● Record extracts:
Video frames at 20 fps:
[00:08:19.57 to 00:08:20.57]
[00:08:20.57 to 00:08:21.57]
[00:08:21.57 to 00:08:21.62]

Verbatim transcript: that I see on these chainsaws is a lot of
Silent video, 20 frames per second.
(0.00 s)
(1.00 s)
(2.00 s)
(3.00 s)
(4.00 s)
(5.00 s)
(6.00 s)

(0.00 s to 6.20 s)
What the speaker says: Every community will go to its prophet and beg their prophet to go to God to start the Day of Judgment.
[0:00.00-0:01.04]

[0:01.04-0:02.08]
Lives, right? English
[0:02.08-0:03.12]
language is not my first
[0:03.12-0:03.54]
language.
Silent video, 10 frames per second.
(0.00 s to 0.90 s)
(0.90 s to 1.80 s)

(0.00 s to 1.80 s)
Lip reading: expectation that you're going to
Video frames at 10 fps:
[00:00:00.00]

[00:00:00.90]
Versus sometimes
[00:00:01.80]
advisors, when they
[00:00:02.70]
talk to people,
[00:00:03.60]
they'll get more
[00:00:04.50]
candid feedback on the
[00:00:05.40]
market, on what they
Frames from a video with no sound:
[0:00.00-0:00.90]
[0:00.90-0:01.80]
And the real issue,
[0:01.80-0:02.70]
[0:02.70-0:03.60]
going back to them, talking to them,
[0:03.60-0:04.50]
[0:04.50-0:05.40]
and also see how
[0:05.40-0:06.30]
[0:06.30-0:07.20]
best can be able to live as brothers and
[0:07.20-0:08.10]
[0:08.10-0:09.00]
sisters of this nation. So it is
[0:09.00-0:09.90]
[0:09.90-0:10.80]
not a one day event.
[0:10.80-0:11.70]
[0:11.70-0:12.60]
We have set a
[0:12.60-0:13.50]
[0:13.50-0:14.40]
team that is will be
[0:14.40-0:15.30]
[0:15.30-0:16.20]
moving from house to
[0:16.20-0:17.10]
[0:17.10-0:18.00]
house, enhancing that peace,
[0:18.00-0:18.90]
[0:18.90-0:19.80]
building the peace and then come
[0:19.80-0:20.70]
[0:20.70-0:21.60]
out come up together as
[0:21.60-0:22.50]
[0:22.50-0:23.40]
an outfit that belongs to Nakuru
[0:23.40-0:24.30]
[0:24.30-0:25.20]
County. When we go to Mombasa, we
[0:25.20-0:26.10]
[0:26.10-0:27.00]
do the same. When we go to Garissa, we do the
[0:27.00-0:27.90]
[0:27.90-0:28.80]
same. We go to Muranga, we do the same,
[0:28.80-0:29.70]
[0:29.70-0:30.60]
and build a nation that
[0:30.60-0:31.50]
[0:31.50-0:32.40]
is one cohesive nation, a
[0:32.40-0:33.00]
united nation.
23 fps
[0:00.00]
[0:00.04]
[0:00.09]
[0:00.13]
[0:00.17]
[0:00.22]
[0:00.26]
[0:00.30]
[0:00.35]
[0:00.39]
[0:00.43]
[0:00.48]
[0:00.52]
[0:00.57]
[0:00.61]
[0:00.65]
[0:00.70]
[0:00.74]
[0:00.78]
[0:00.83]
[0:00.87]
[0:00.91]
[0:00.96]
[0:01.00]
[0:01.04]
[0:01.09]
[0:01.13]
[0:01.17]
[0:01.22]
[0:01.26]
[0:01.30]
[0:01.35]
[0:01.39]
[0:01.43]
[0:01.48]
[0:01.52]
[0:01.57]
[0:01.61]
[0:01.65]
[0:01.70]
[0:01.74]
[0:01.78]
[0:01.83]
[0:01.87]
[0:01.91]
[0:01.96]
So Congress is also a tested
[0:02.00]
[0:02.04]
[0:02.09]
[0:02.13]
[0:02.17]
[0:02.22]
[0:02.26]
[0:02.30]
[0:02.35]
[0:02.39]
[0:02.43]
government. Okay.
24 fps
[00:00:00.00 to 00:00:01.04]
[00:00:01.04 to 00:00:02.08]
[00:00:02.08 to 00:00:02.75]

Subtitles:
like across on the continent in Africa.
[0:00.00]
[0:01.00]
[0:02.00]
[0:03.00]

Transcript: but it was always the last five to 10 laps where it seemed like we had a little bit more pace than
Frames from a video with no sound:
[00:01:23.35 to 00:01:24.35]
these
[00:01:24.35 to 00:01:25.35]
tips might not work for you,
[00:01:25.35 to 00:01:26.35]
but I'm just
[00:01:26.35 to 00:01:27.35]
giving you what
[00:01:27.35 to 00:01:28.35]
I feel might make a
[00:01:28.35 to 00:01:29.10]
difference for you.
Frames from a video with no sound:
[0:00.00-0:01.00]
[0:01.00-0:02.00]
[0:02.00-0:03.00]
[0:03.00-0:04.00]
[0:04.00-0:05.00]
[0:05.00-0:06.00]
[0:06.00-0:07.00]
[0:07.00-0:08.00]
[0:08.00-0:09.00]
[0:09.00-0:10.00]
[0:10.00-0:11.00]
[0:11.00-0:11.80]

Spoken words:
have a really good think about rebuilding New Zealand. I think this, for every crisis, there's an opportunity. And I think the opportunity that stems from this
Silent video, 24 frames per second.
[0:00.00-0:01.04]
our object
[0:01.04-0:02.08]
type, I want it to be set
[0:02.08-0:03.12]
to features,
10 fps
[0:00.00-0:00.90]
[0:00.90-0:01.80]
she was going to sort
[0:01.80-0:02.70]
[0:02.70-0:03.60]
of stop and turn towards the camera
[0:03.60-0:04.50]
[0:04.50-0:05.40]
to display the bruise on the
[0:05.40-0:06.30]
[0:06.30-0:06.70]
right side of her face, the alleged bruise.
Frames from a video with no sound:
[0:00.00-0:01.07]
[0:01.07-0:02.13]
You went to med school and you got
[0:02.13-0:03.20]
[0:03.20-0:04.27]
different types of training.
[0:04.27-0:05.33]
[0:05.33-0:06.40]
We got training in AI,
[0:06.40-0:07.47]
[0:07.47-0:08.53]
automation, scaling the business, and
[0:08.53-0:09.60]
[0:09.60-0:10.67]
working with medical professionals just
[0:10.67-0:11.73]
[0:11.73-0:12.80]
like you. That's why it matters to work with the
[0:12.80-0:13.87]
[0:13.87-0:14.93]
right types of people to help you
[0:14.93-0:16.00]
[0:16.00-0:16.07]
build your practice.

● Brief: Please return the full listing exactly as it appears.

● Response:
Video frames at 20 fps:
[00:08:19.57 to 00:08:20.57]
[00:08:20.57 to 00:08:21.57]
[00:08:21.57 to 00:08:21.62]

Verbatim transcript: that I see on these chainsaws is a lot of
Silent video, 20 frames per second.
(0.00 s)
(1.00 s)
(2.00 s)
(3.00 s)
(4.00 s)
(5.00 s)
(6.00 s)

(0.00 s to 6.20 s)
What the speaker says: Every community will go to its prophet and beg their prophet to go to God to start the Day of Judgment.
[0:00.00-0:01.04]

[0:01.04-0:02.08]
Lives, right? English
[0:02.08-0:03.12]
language is not my first
[0:03.12-0:03.54]
language.
Silent video, 10 frames per second.
(0.00 s to 0.90 s)
(0.90 s to 1.80 s)

(0.00 s to 1.80 s)
Lip reading: expectation that you're going to
Video frames at 10 fps:
[00:00:00.00]

[00:00:00.90]
Versus sometimes
[00:00:01.80]
advisors, when they
[00:00:02.70]
talk to people,
[00:00:03.60]
they'll get more
[00:00:04.50]
candid feedback on the
[00:00:05.40]
market, on what they
Frames from a video with no sound:
[0:00.00-0:00.90]
[0:00.90-0:01.80]
And the real issue,
[0:01.80-0:02.70]
[0:02.70-0:03.60]
going back to them, talking to them,
[0:03.60-0:04.50]
[0:04.50-0:05.40]
and also see how
[0:05.40-0:06.30]
[0:06.30-0:07.20]
best can be able to live as brothers and
[0:07.20-0:08.10]
[0:08.10-0:09.00]
sisters of this nation. So it is
[0:09.00-0:09.90]
[0:09.90-0:10.80]
not a one day event.
[0:10.80-0:11.70]
[0:11.70-0:12.60]
We have set a
[0:12.60-0:13.50]
[0:13.50-0:14.40]
team that is will be
[0:14.40-0:15.30]
[0:15.30-0:16.20]
moving from house to
[0:16.20-0:17.10]
[0:17.10-0:18.00]
house, enhancing that peace,
[0:18.00-0:18.90]
[0:18.90-0:19.80]
building the peace and then come
[0:19.80-0:20.70]
[0:20.70-0:21.60]
out come up together as
[0:21.60-0:22.50]
[0:22.50-0:23.40]
an outfit that belongs to Nakuru
[0:23.40-0:24.30]
[0:24.30-0:25.20]
County. When we go to Mombasa, we
[0:25.20-0:26.10]
[0:26.10-0:27.00]
do the same. When we go to Garissa, we do the
[0:27.00-0:27.90]
[0:27.90-0:28.80]
same. We go to Muranga, we do the same,
[0:28.80-0:29.70]
[0:29.70-0:30.60]
and build a nation that
[0:30.60-0:31.50]
[0:31.50-0:32.40]
is one cohesive nation, a
[0:32.40-0:33.00]
united nation.
23 fps
[0:00.00]
[0:00.04]
[0:00.09]
[0:00.13]
[0:00.17]
[0:00.22]
[0:00.26]
[0:00.30]
[0:00.35]
[0:00.39]
[0:00.43]
[0:00.48]
[0:00.52]
[0:00.57]
[0:00.61]
[0:00.65]
[0:00.70]
[0:00.74]
[0:00.78]
[0:00.83]
[0:00.87]
[0:00.91]
[0:00.96]
[0:01.00]
[0:01.04]
[0:01.09]
[0:01.13]
[0:01.17]
[0:01.22]
[0:01.26]
[0:01.30]
[0:01.35]
[0:01.39]
[0:01.43]
[0:01.48]
[0:01.52]
[0:01.57]
[0:01.61]
[0:01.65]
[0:01.70]
[0:01.74]
[0:01.78]
[0:01.83]
[0:01.87]
[0:01.91]
[0:01.96]
So Congress is also a tested
[0:02.00]
[0:02.04]
[0:02.09]
[0:02.13]
[0:02.17]
[0:02.22]
[0:02.26]
[0:02.30]
[0:02.35]
[0:02.39]
[0:02.43]
government. Okay.
24 fps
[00:00:00.00 to 00:00:01.04]
[00:00:01.04 to 00:00:02.08]
[00:00:02.08 to 00:00:02.75]

Subtitles:
like across on the continent in Africa.
[0:00.00]
[0:01.00]
[0:02.00]
[0:03.00]

Transcript: but it was always the last five to 10 laps where it seemed like we had a little bit more pace than
Frames from a video with no sound:
[00:01:23.35 to 00:01:24.35]
these
[00:01:24.35 to 00:01:25.35]
tips might not work for you,
[00:01:25.35 to 00:01:26.35]
but I'm just
[00:01:26.35 to 00:01:27.35]
giving you what
[00:01:27.35 to 00:01:28.35]
I feel might make a
[00:01:28.35 to 00:01:29.10]
difference for you.
Frames from a video with no sound:
[0:00.00-0:01.00]
[0:01.00-0:02.00]
[0:02.00-0:03.00]
[0:03.00-0:04.00]
[0:04.00-0:05.00]
[0:05.00-0:06.00]
[0:06.00-0:07.00]
[0:07.00-0:08.00]
[0:08.00-0:09.00]
[0:09.00-0:10.00]
[0:10.00-0:11.00]
[0:11.00-0:11.80]

Spoken words:
have a really good think about rebuilding New Zealand. I think this, for every crisis, there's an opportunity. And I think the opportunity that stems from this
Silent video, 24 frames per second.
[0:00.00-0:01.04]
our object
[0:01.04-0:02.08]
type, I want it to be set
[0:02.08-0:03.12]
to features,
10 fps
[0:00.00-0:00.90]
[0:00.90-0:01.80]
she was going to sort
[0:01.80-0:02.70]
[0:02.70-0:03.60]
of stop and turn towards the camera
[0:03.60-0:04.50]
[0:04.50-0:05.40]
to display the bruise on the
[0:05.40-0:06.30]
[0:06.30-0:06.70]
right side of her face, the alleged bruise.
Frames from a video with no sound:
[0:00.00-0:01.07]
[0:01.07-0:02.13]
You went to med school and you got
[0:02.13-0:03.20]
[0:03.20-0:04.27]
different types of training.
[0:04.27-0:05.33]
[0:05.33-0:06.40]
We got training in AI,
[0:06.40-0:07.47]
[0:07.47-0:08.53]
automation, scaling the business, and
[0:08.53-0:09.60]
[0:09.60-0:10.67]
working with medical professionals just
[0:10.67-0:11.73]
[0:11.73-0:12.80]
like you. That's why it matters to work with the
[0:12.80-0:13.87]
[0:13.87-0:14.93]
right types of people to help you
[0:14.93-0:16.00]
[0:16.00-0:16.07]
build your practice.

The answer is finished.